# Task brief
The required output is an exact restatement of the lines, starting with the one that contains "[00:00:00.00 to 00:00:00.90]" and finishing with the last line of the listing. It contains no pictures.

# Available data
-=-=-
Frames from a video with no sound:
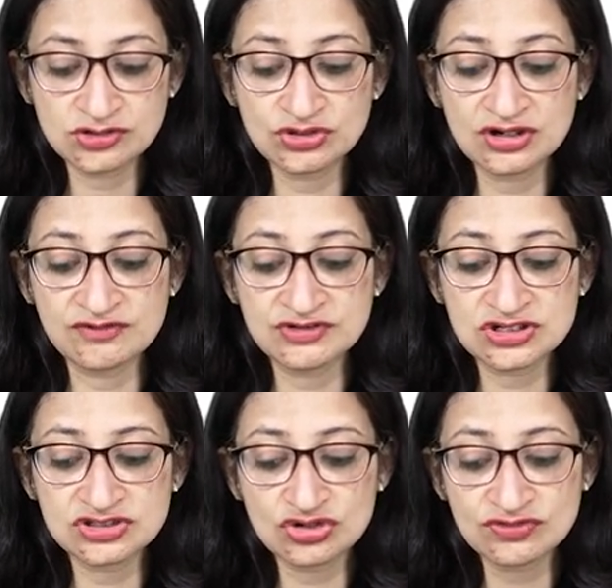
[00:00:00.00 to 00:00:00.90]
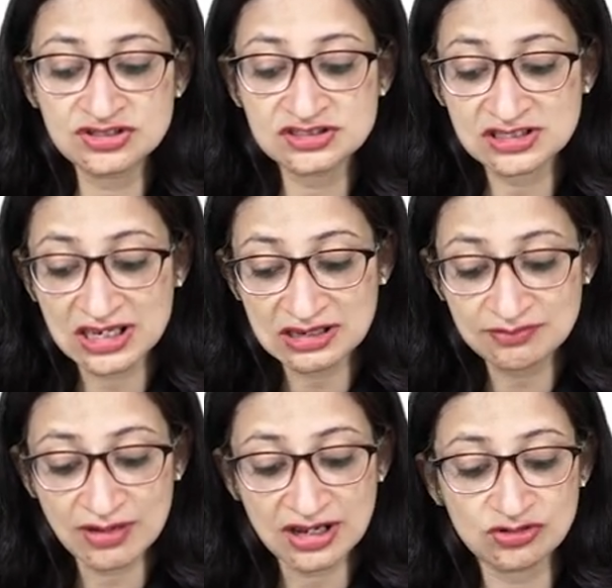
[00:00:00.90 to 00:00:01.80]
to the deficiency of the
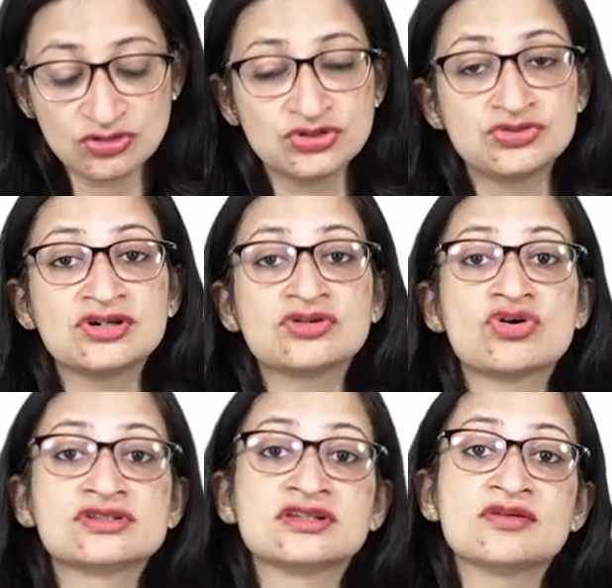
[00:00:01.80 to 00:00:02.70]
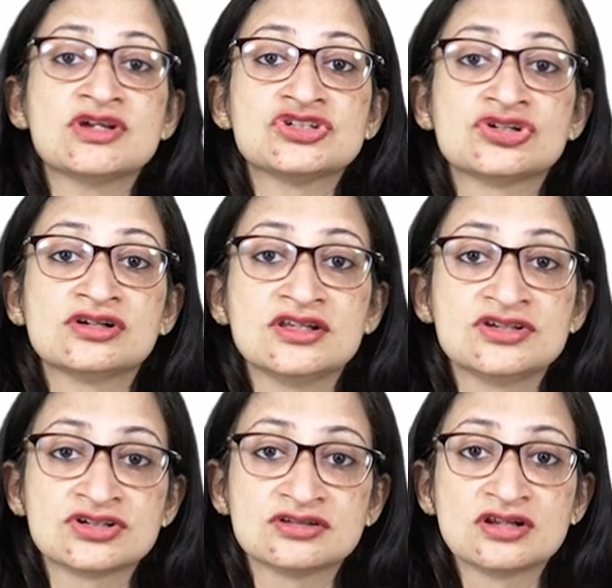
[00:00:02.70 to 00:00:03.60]
same micronutrient causing the mentioned
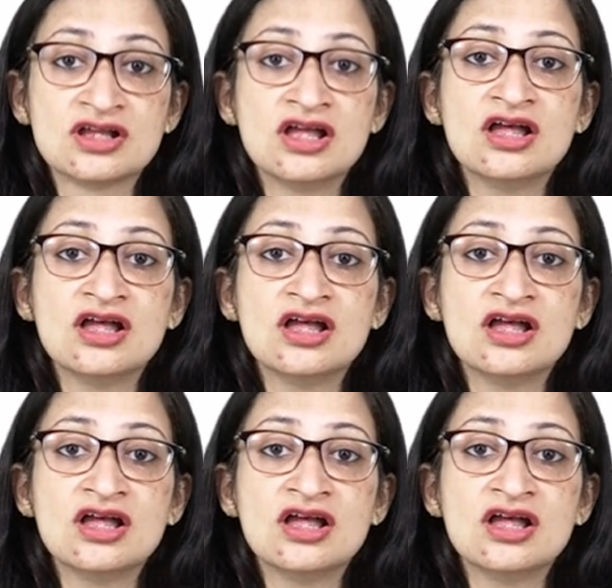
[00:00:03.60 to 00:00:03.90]
lesion?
-=-=-
# Exercise answer
[00:00:00.00 to 00:00:00.90]
[00:00:00.90 to 00:00:01.80]
to the deficiency of the
[00:00:01.80 to 00:00:02.70]
[00:00:02.70 to 00:00:03.60]
same micronutrient causing the mentioned
[00:00:03.60 to 00:00:03.90]
lesion?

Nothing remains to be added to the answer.